Great plan, Jesse! I am headed to the store soon to give it a shot. Hope the roof of my mouth can handle it!
In God, whose word I praise,
in the Lord, whose word I praise,
11 in God I trust; I will not be afraid.
What can mere humans do to me?Psalms 56:10-11
David says, “I am afraid.” Admire his honesty in making this confession. Some men would never have owned that they were afraid; they would have blustered, and said they cared for nothing; generally, there is no greater coward in this world than the man who never will own that he is afraid. But this hero of a thousand conflicts, this brave scion of the sons of men, honestly says, “I am afraid.”
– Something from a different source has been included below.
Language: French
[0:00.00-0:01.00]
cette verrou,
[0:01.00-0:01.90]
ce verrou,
I know your fears, your doubts, your tremblings. Let me whisper in your ear this word,—“Now that you are afraid, put your trust in Jesus. Christ came to save sinners such as you are with all your fear. Now, while your fears toss you to and fro, go to Jesus—
“While the raging billows roll,
While the tempest still is high.”
Hang all your weight upon the Lover of souls now. Do not wait till you get rid of your fears, and then go to him; go now.
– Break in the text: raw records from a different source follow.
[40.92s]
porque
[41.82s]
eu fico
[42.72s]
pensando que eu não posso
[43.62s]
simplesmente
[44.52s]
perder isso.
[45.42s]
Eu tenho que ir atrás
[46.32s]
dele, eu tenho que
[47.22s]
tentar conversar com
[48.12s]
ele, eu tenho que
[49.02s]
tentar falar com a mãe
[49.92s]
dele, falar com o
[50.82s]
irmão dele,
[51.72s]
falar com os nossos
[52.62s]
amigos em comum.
A lady was once walking in a field, and a bird flew right into her bosom. She wondered why the little lark came nestling there; but, looking up, she saw a hawk in the air; it had pursued the little bird, which, though it would have been quite afraid at any other time to find a shelter where it did find it, had by the greater fear of its enemy been driven out of the lesser fear. She to whom it fled for refuge cared for it, cherished it, and set it free. So be it with thee. Let thy great fears of hell overcome that fear that thou hast sometimes had, that perhaps Jesus may reject thee. Fly into his bosom. “Oh! but I fear that he will reject me.” Well, then, I trust that your other fears will get so great as to overcome this fear. John Bunyan says that his fear of hell at last became so terrible that if Jesus Christ had stood with a naked sword in his hand, or if he had held a pike to him, he would have run on the point of the pike, and would always rather go to an angry Christ than be cast into hell. But, believe me, Christ is not angry. He holds no pike and no sword in his hand. This is his word of promise, “Him that cometh to me I will in no wise cast out.” Aged sinner, you who have been a great transgressor, whoever you may be, if you come and simply cast yourself upon the blessed Saviour who on the cross offered up himself for human guilt, you shall be saved…
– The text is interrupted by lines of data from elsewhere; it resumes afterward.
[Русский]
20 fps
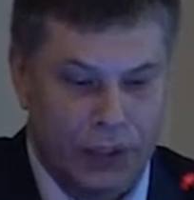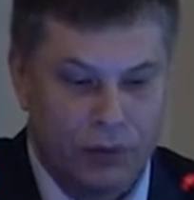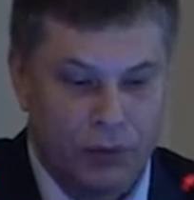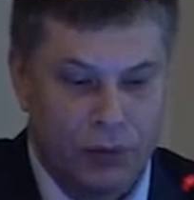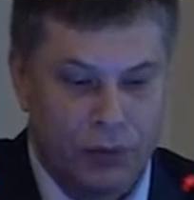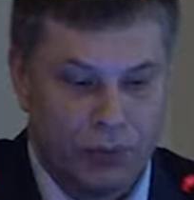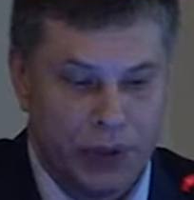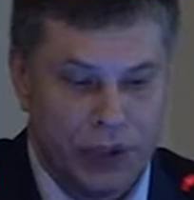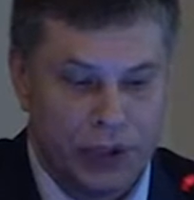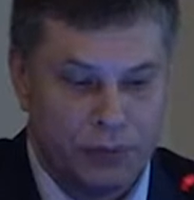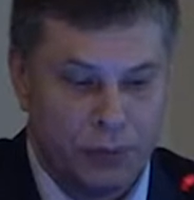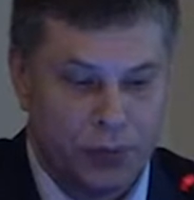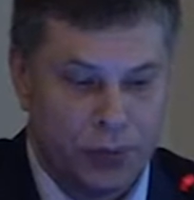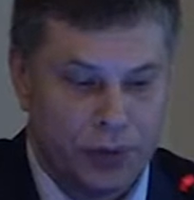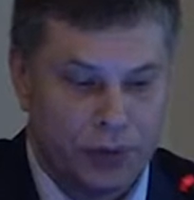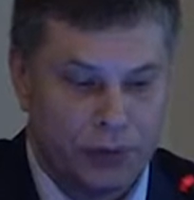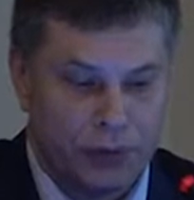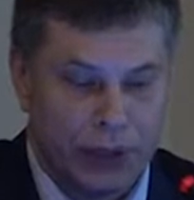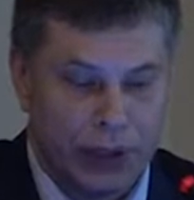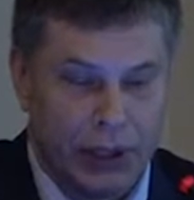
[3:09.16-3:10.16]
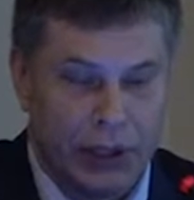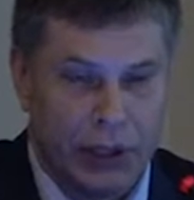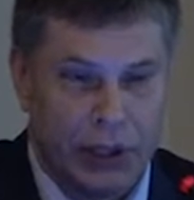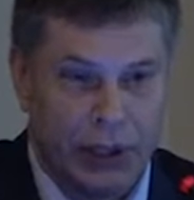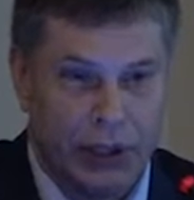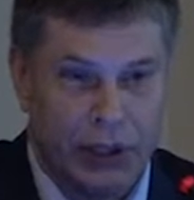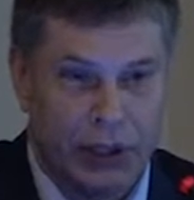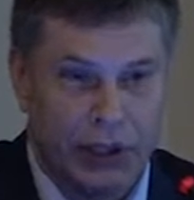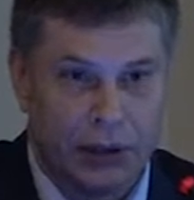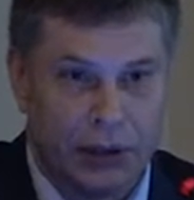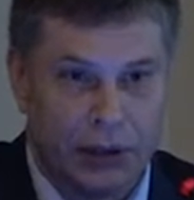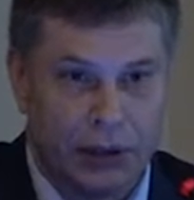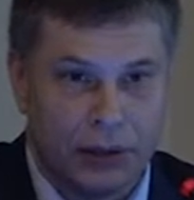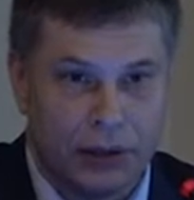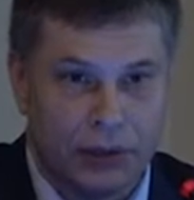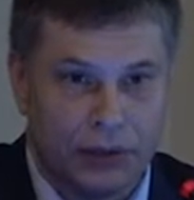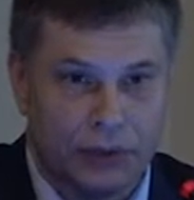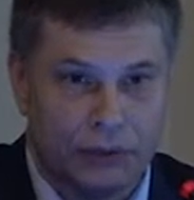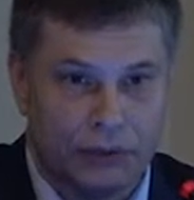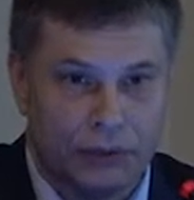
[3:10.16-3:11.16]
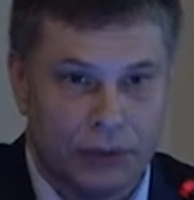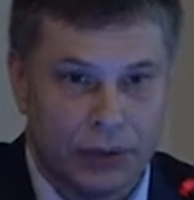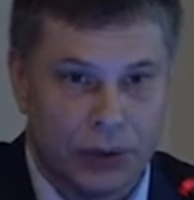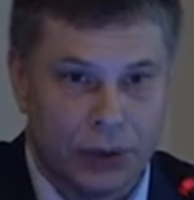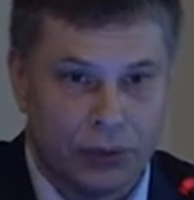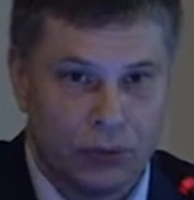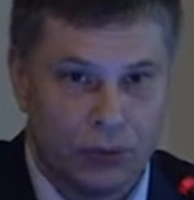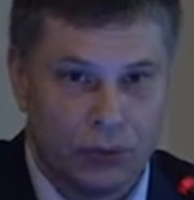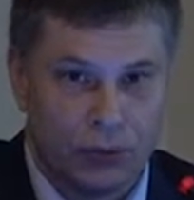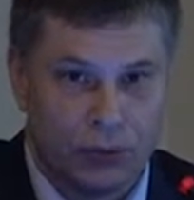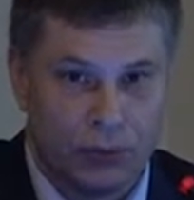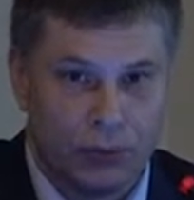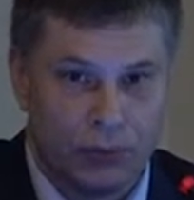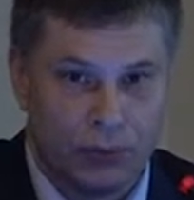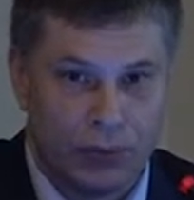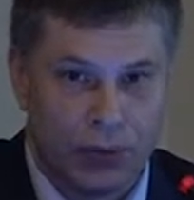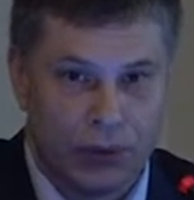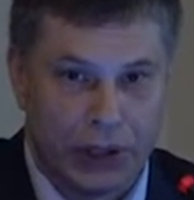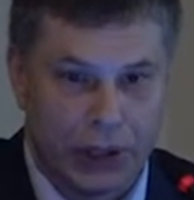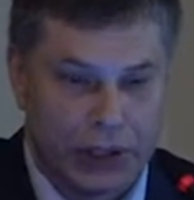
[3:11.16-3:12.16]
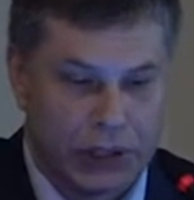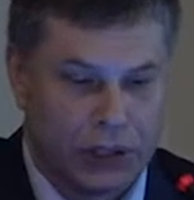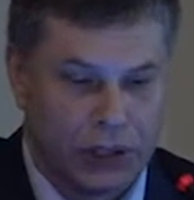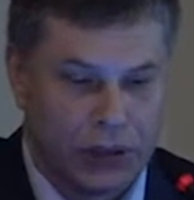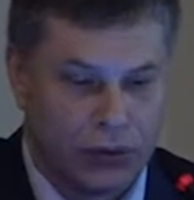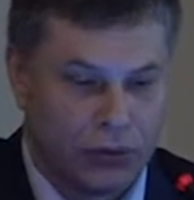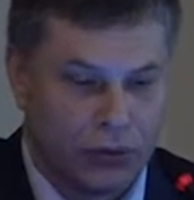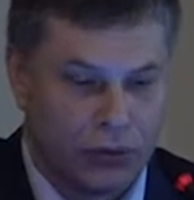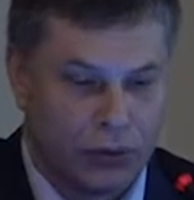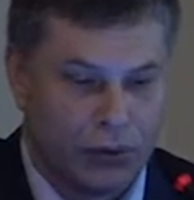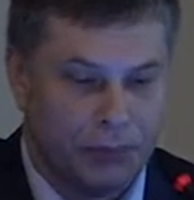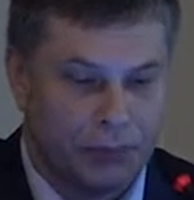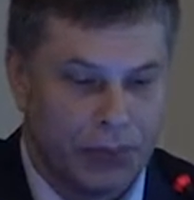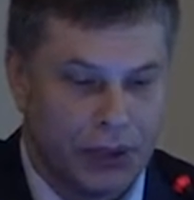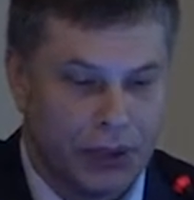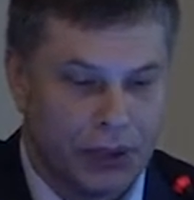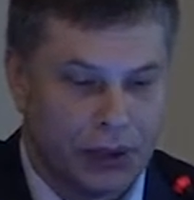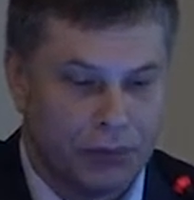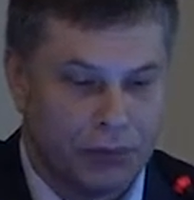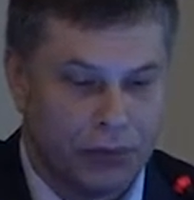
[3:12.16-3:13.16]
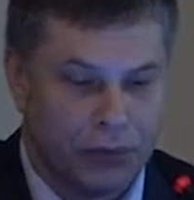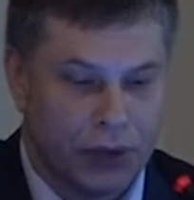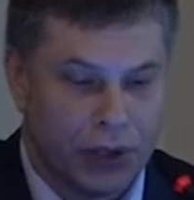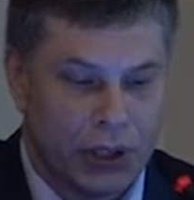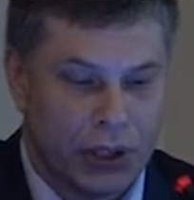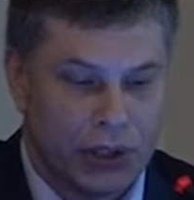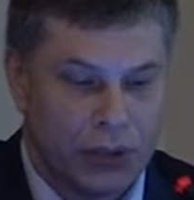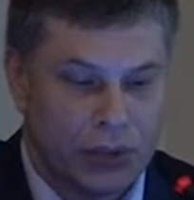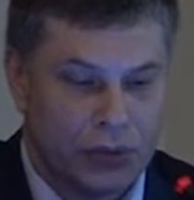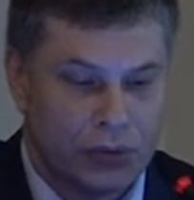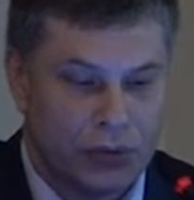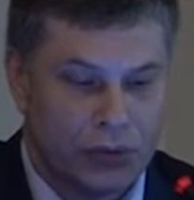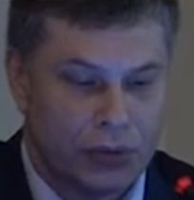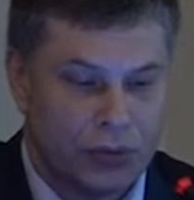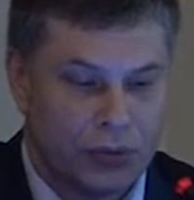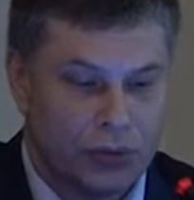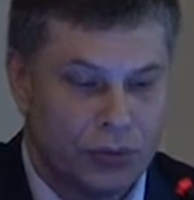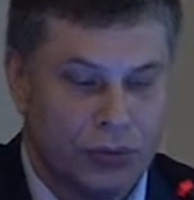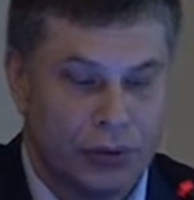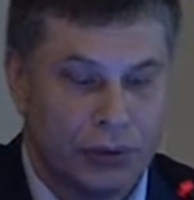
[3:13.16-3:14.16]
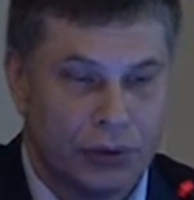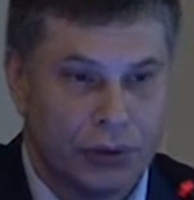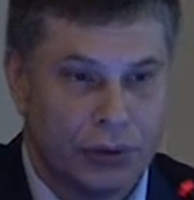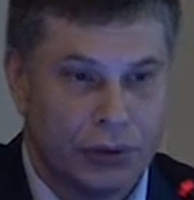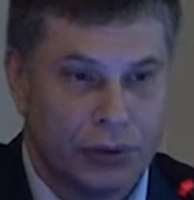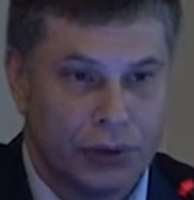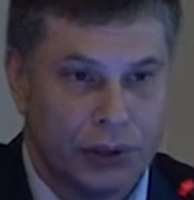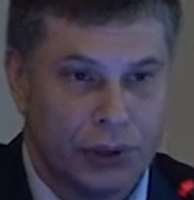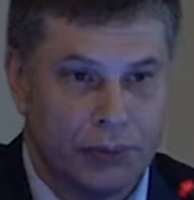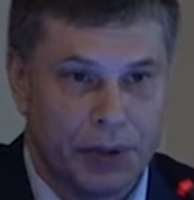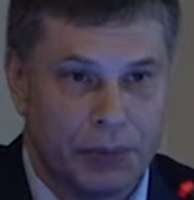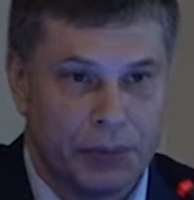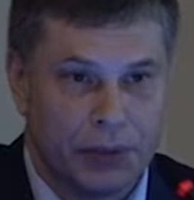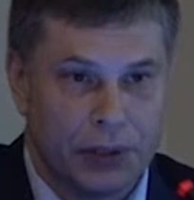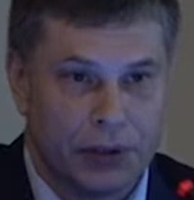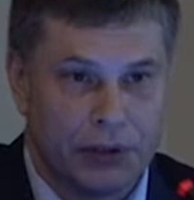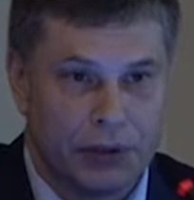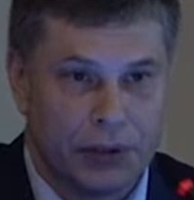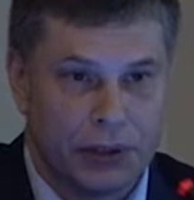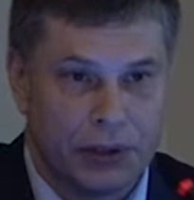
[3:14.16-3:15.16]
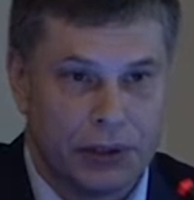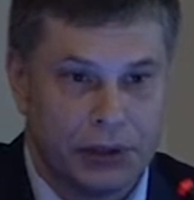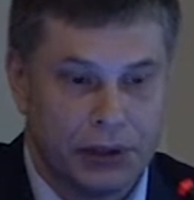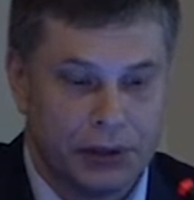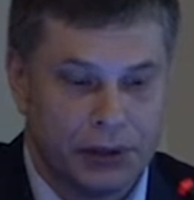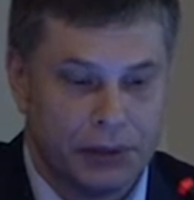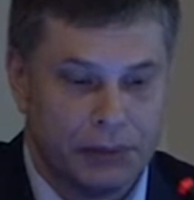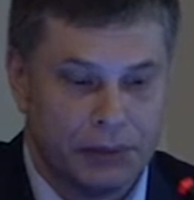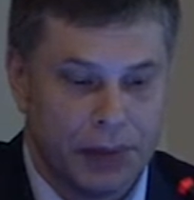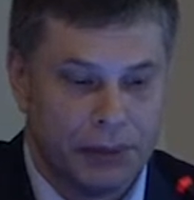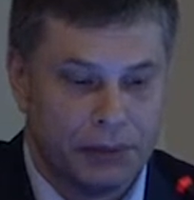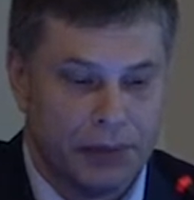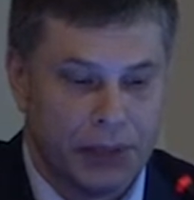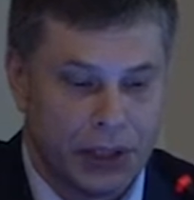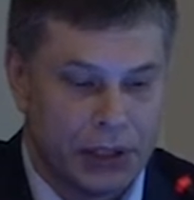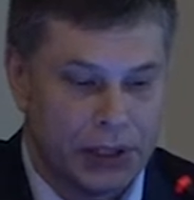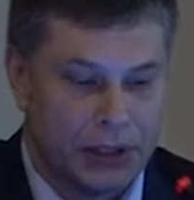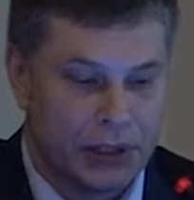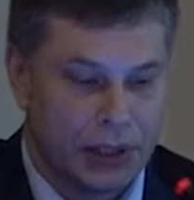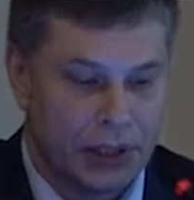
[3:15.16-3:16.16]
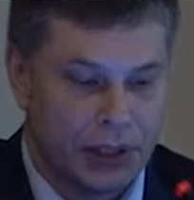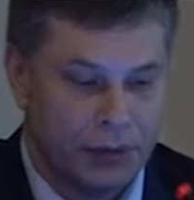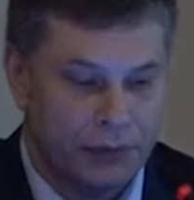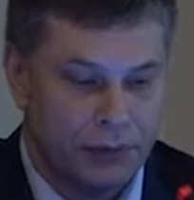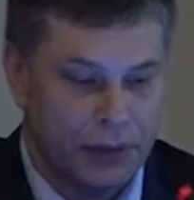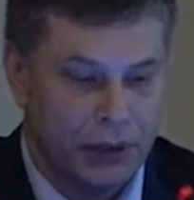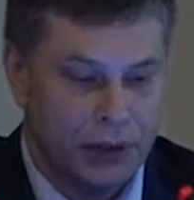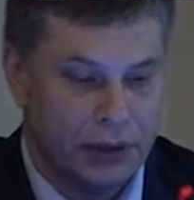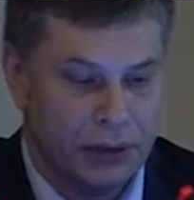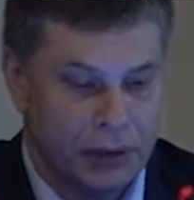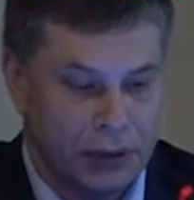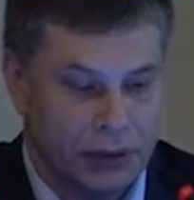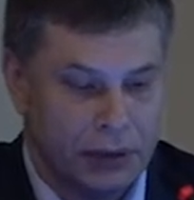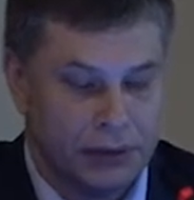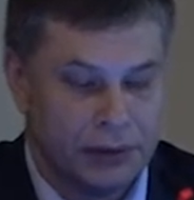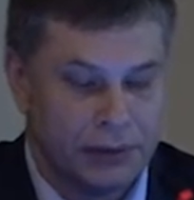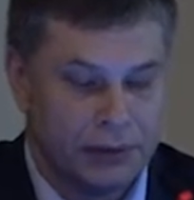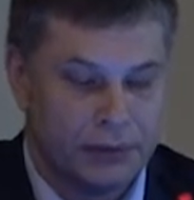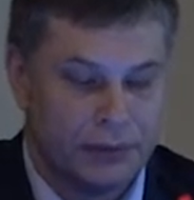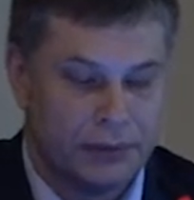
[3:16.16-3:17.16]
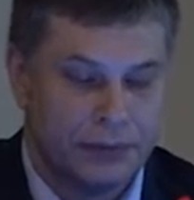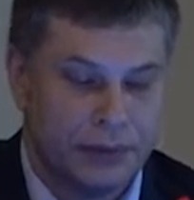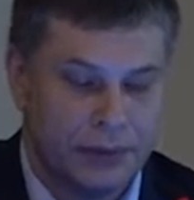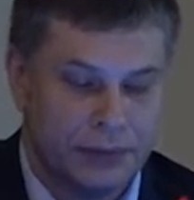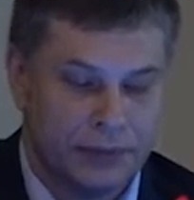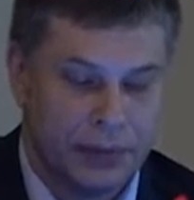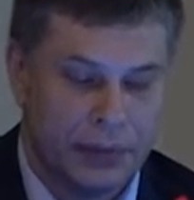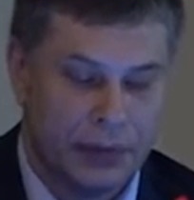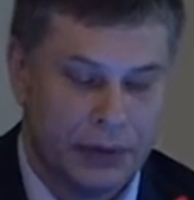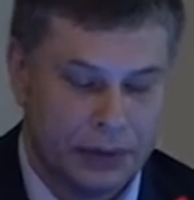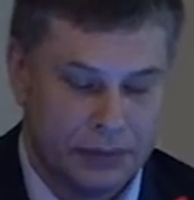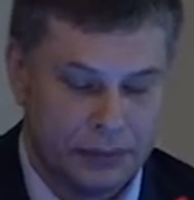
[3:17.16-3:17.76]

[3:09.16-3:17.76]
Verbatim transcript: В основном мы использовали а, вот такую полноценную комбинированную реконструкцию, а, где применялось, э, применялись тканевые а,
“What time I am afraid, I will trust in thee.” I dare to say these ancient words to-night from the depths of my soul. I am afraid of my sins; I am afraid of my unworthiness; I never live a day but what I see reason to be afraid; if I had to stand all by myself, I should be afraid to stand before God. If I had never done anything in my life but preach this one sermon, there have been so many imperfections and faults in it that I am afraid to place any reliance upon it; but, my Lord Jesus, thou art my soul’s only hope, I trust entirely in thee.
Beloved, have this same faith. May God work it in you, and then your fear shall only drive you closer to your Lord, and so the fear and the faith shall go on hand in hand together for a while, till at last perfect love shall come in, and take the place of fear, and then faith and love shall go hand in hand to heaven.
May the Lord bless every one of you, for Jesus’ sake! Amen.
C. H. Spurgeon, “Faith Hand in Hand with Fear,” in The Metropolitan Tabernacle Pulpit Sermons, vol. 57 (London: Passmore & Alabaster, 1911), 273–274.